You have two typical German words cornered here. But really they are both constructed from two separate words. Maybe it's just something to remember and to start using in English?
Why not use Timespirit? Or Hurtpleasure? It's a literal translation of the German examples and does convey the very same meaning. Time for some newspeak!
(Ohh... I'm still looking for a good translation for the beautiful English word 'conundrum' in Dutch, German...)

nh dave

I work with a bunch of germans and have come to love some of their words. My recent favorite is: lebkuchenspezialitaten (I am not kidding! even has an umlaut!). It is some kinda of ginger bread like cake that is served during the holidays. Tasty little 22 letter bugger.

I do unfortunately own quite a few yes albums... So I am probably in the huge minority of the fmu listeners that really enjoyed it when scott williams broke into apologies before playing yes (may 9th).

andrew

Wolters' woordenboek translates conundrum as (woord)raadsel. It's a het-woord. You could also just say conundrum with a Dutch accent, there's a lot of that in Nederlands.

I suppose malice is reasonably close to schadenfreude, if used appropriately. "He took a malicious pleasure in reading passages from her stupid book aloud when drunk." I really can't think of an exact equivalent.

Chris J

I thought the opening of that Jethro Tull song was something by Harmonia, and then Irwin began talking about *harmonic* convergence. Oh, wow.

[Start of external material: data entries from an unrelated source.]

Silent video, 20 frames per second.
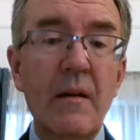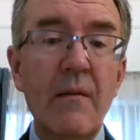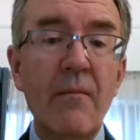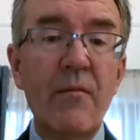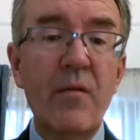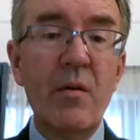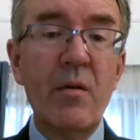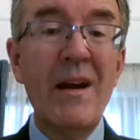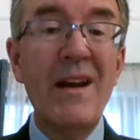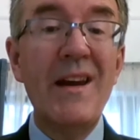
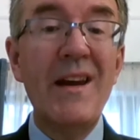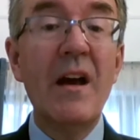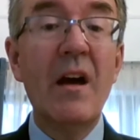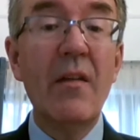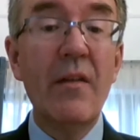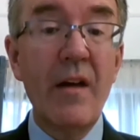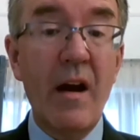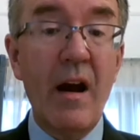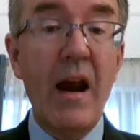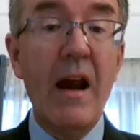There are many
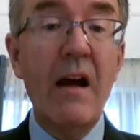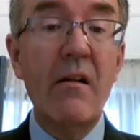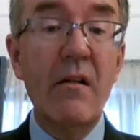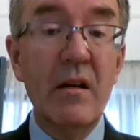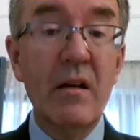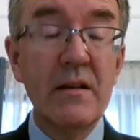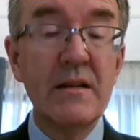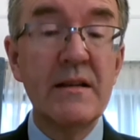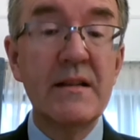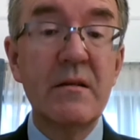other
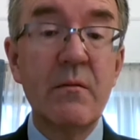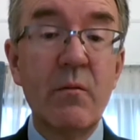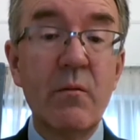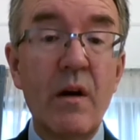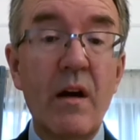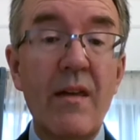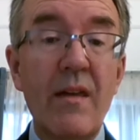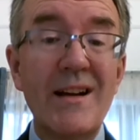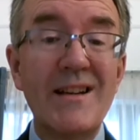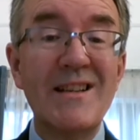areas
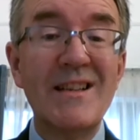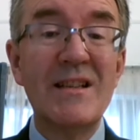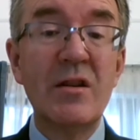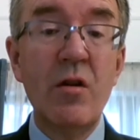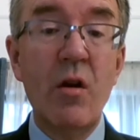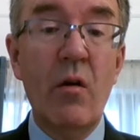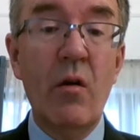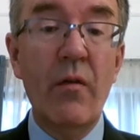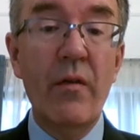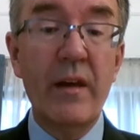where that is
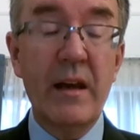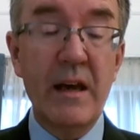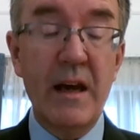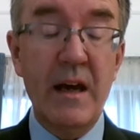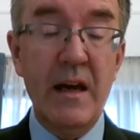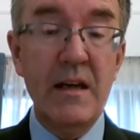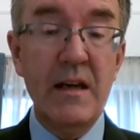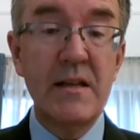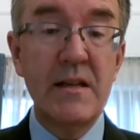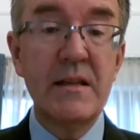not the
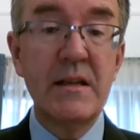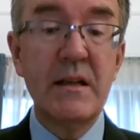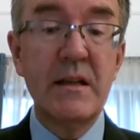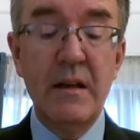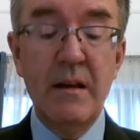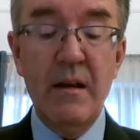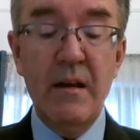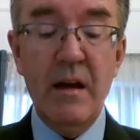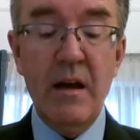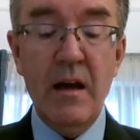case,
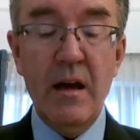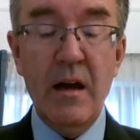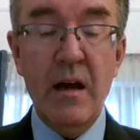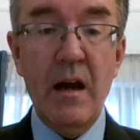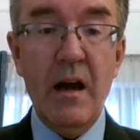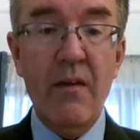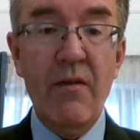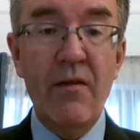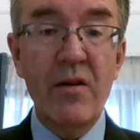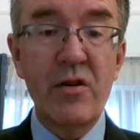
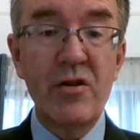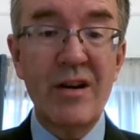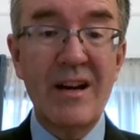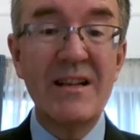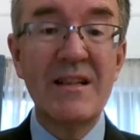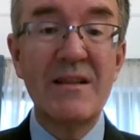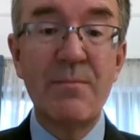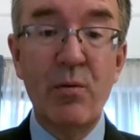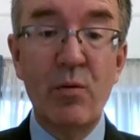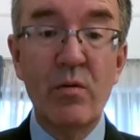and the
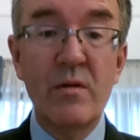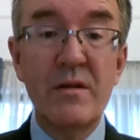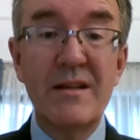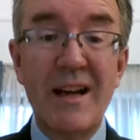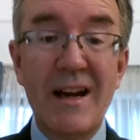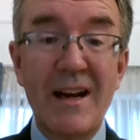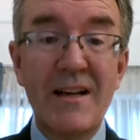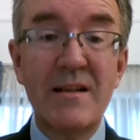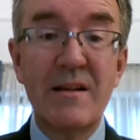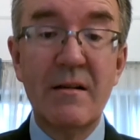transport
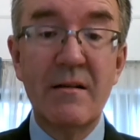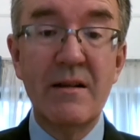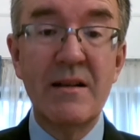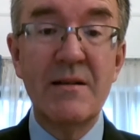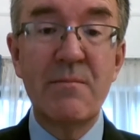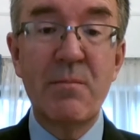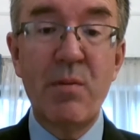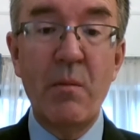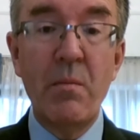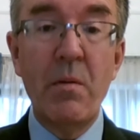sector is
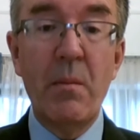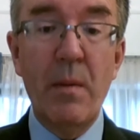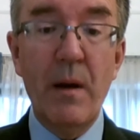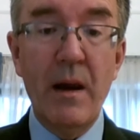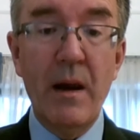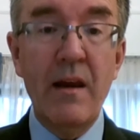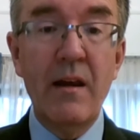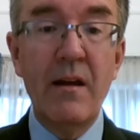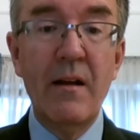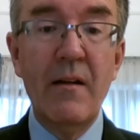
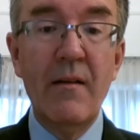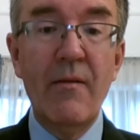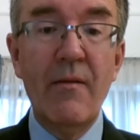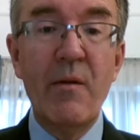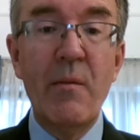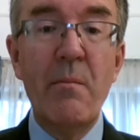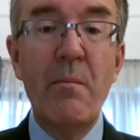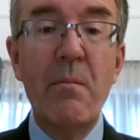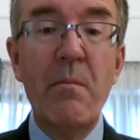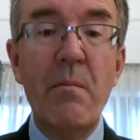probably
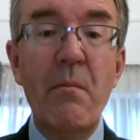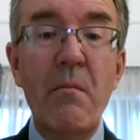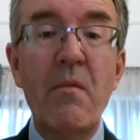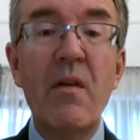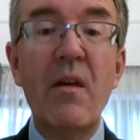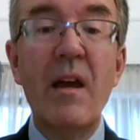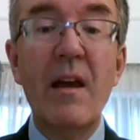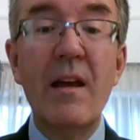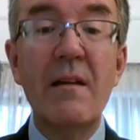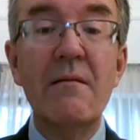
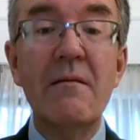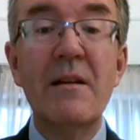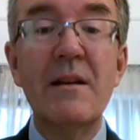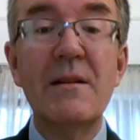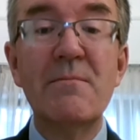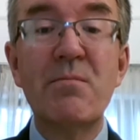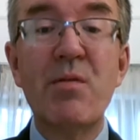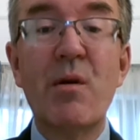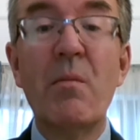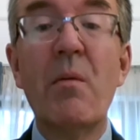
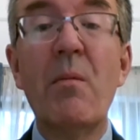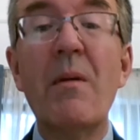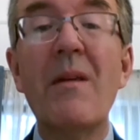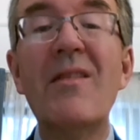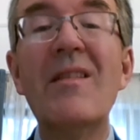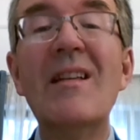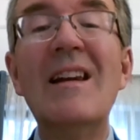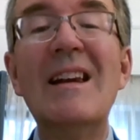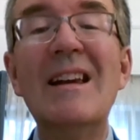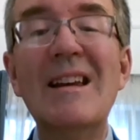
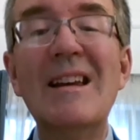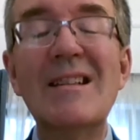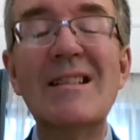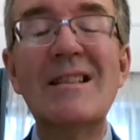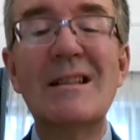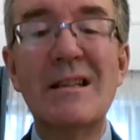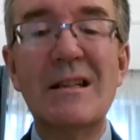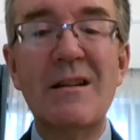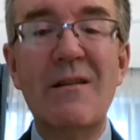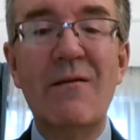the
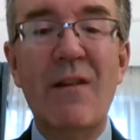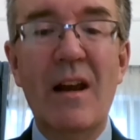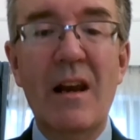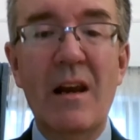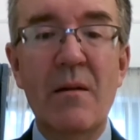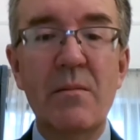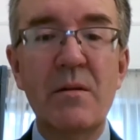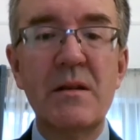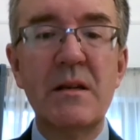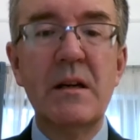least
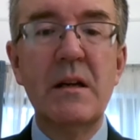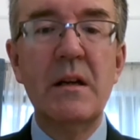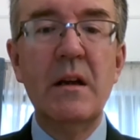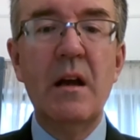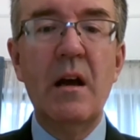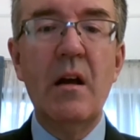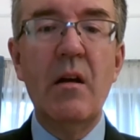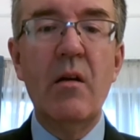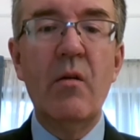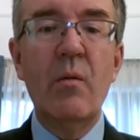developed,
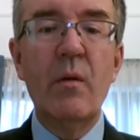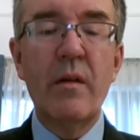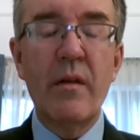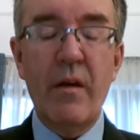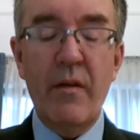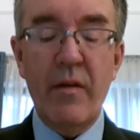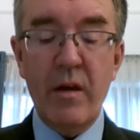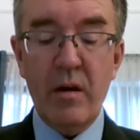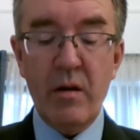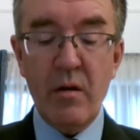along with
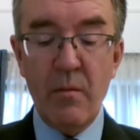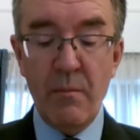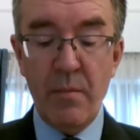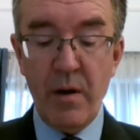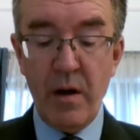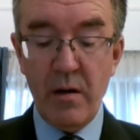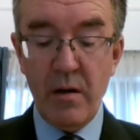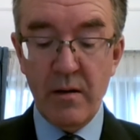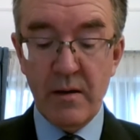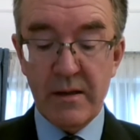other
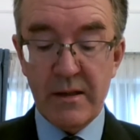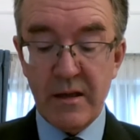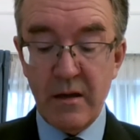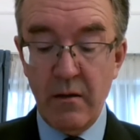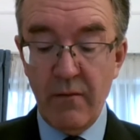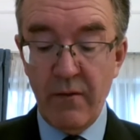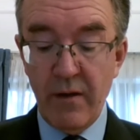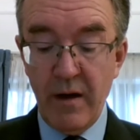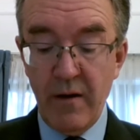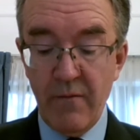components
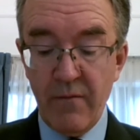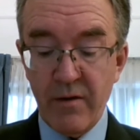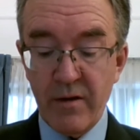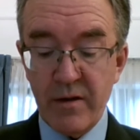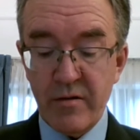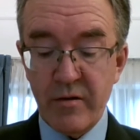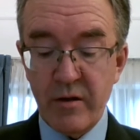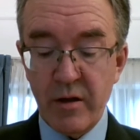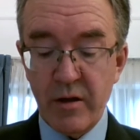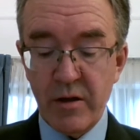of
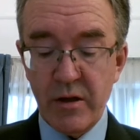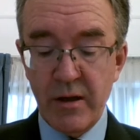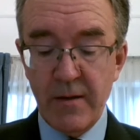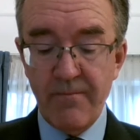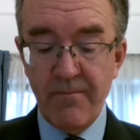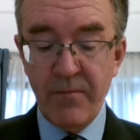infrastructure.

WITZELSUCHT: a mental condition characteristic of frontal lobe lesions and marked by the making of poor jokes and puns and the telling of pointless stories, at which the patient himself is intensely amused -- Dorland's Illustrated Medical Dictionary, 28th ed.

Blair S

The Germans get all of the best words because they allow their philosophers, e.g. Hegel and Heidegger, to simply make them up if there's no word in the language expressing what they want to say. My favorite "germanophilosophologism" that I can recall is "aufhebung" (English: sublation), the term referring to the moment when the thesis and antithesis are brought together and lifted up into the synthesis while simultaneously retained in "self-preserving sameness". Graphically, this process of becoming is represented as fractal geometry. Both the place where this happens and the thing doing this is geist, incedentally (the world spirit). It astounds me how similar Hegel is to Vedanta despite the fact that I doubt he knew anything of it.

If that doesn't turn your crank, just think about what this word would do for Beavis and Butthead. And a new question: why do so many influential German philosophers' last names begin with H (Hegel, Heidegger, Husserl, etc.).

dancing donkey

'Zeitgiest' litteraly translated means 'time-ghost' and the English equivalent is 'spirt of the age', which is also the name of one of my favorite Hawkwind tunes.